### TASK
Once the pictures have been set aside, copy every remaining entry exactly.

### DATA SECTION
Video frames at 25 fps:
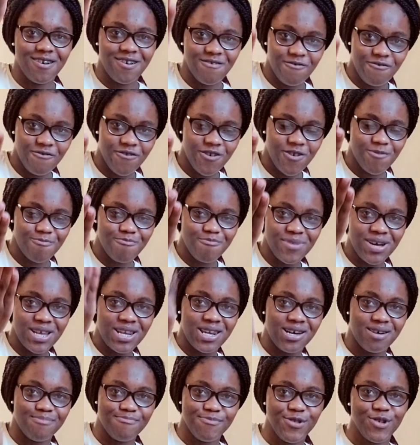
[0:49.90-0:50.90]
from my
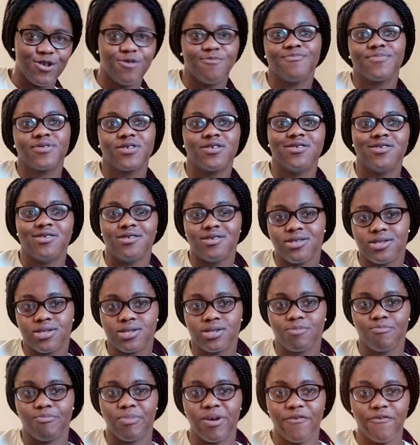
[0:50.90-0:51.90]
laptop because
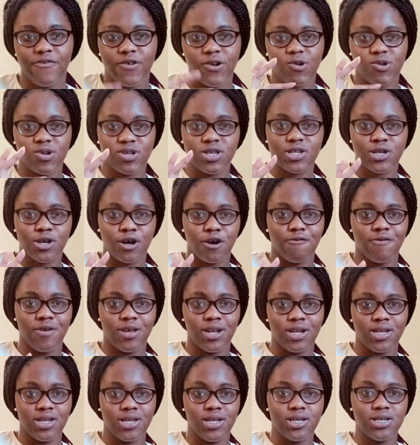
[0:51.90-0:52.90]
my phone is
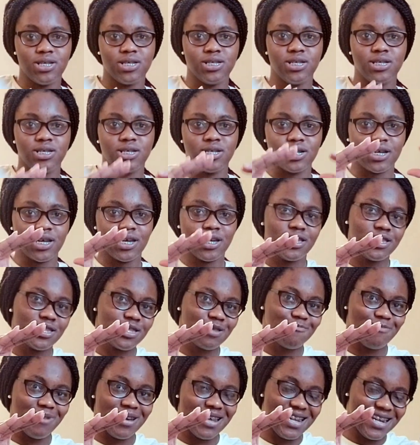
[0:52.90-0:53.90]
currently leaning
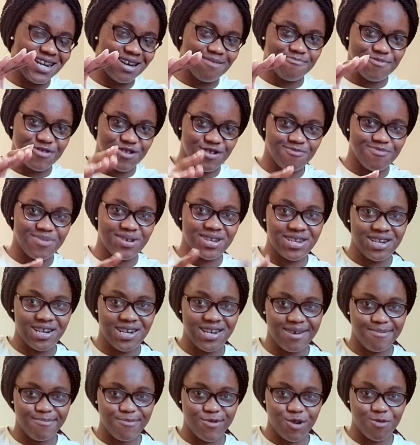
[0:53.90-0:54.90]
against my laptop and the
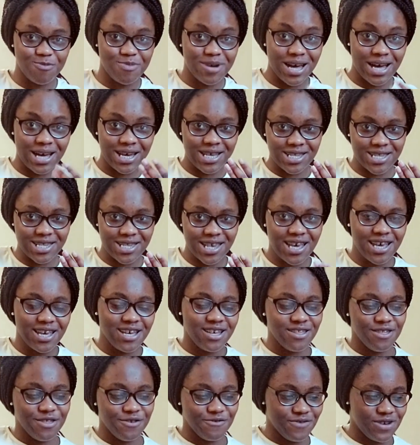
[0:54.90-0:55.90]
laptop has
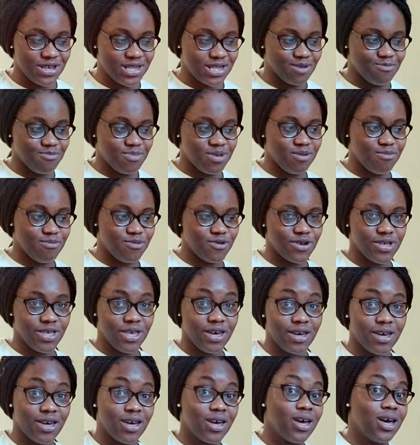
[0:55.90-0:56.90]
the recipe. But
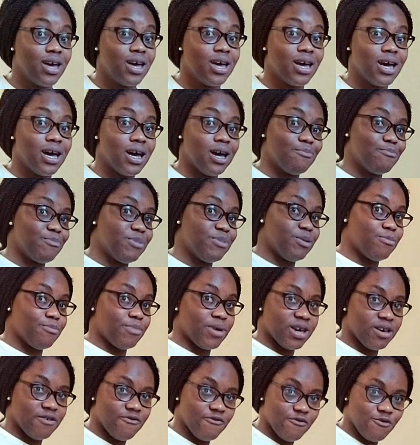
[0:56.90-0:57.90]
yeah, I'm in
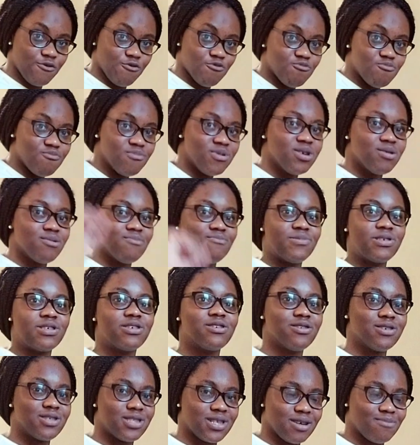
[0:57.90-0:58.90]
my room
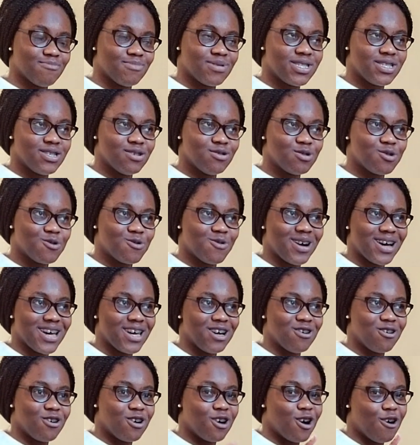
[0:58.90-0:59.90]
because I'm still quite
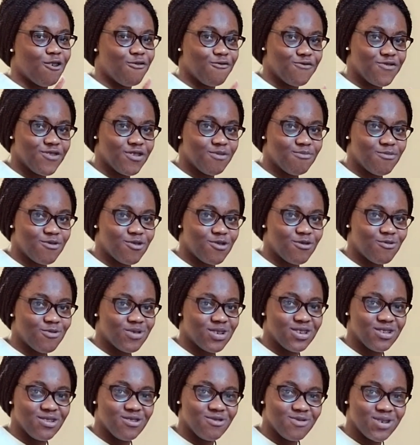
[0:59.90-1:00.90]
uncomfortable
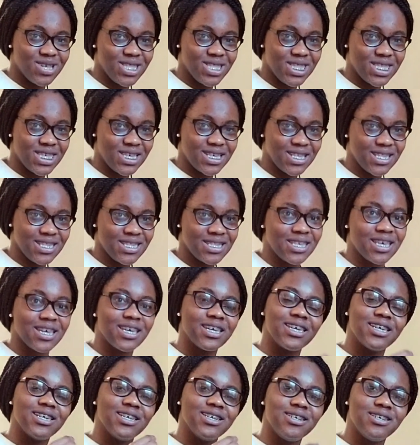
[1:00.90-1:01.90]
with doing this
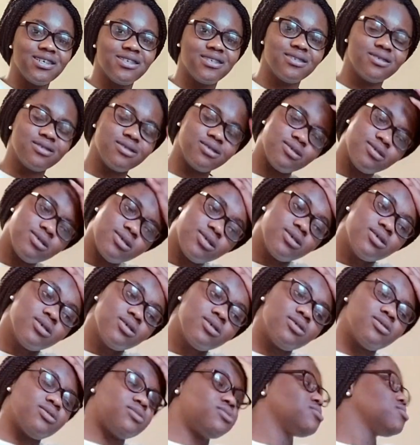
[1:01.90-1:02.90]
in
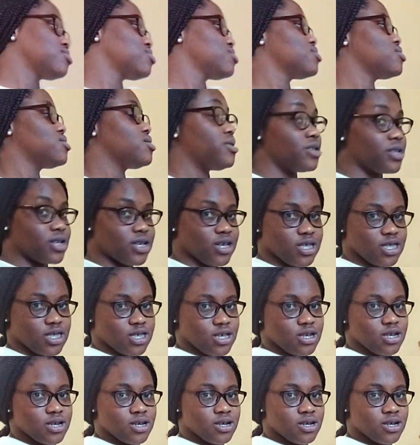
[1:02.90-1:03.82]
the kitchen,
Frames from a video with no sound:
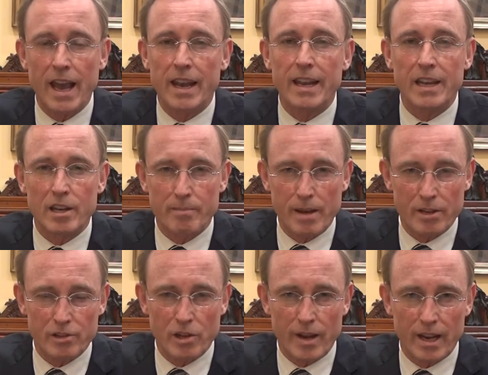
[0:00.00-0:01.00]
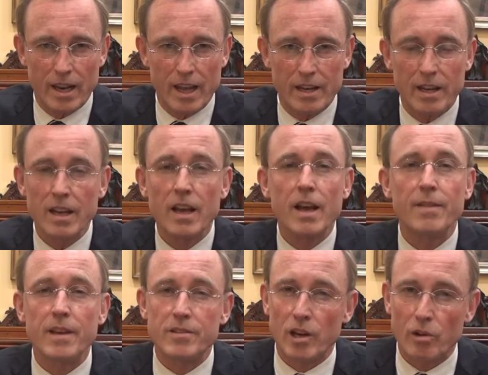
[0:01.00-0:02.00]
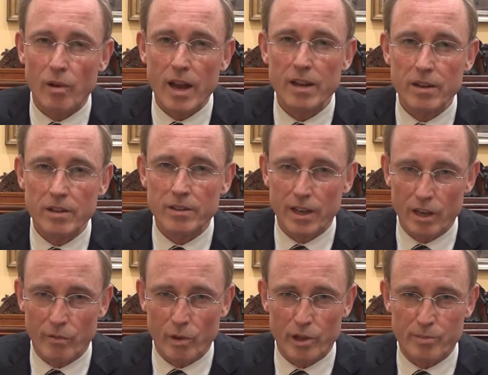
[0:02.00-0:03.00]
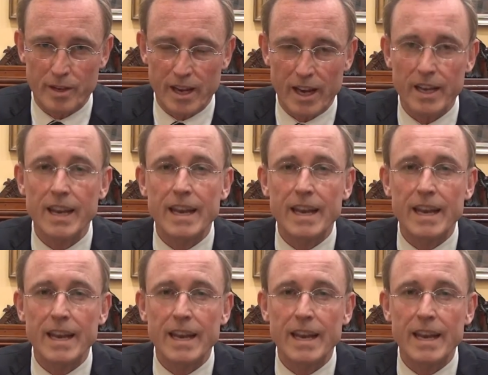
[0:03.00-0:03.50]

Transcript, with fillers: and in a Metro Adelaide. There's a great deal of work to be done.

### RESULT OF THE TASK
Video frames at 25 fps:
[0:49.90-0:50.90]
from my
[0:50.90-0:51.90]
laptop because
[0:51.90-0:52.90]
my phone is
[0:52.90-0:53.90]
currently leaning
[0:53.90-0:54.90]
against my laptop and the
[0:54.90-0:55.90]
laptop has
[0:55.90-0:56.90]
the recipe. But
[0:56.90-0:57.90]
yeah, I'm in
[0:57.90-0:58.90]
my room
[0:58.90-0:59.90]
because I'm still quite
[0:59.90-1:00.90]
uncomfortable
[1:00.90-1:01.90]
with doing this
[1:01.90-1:02.90]
in
[1:02.90-1:03.82]
the kitchen,
Frames from a video with no sound:
[0:00.00-0:01.00]
[0:01.00-0:02.00]
[0:02.00-0:03.00]
[0:03.00-0:03.50]

Transcript, with fillers: and in a Metro Adelaide. There's a great deal of work to be done.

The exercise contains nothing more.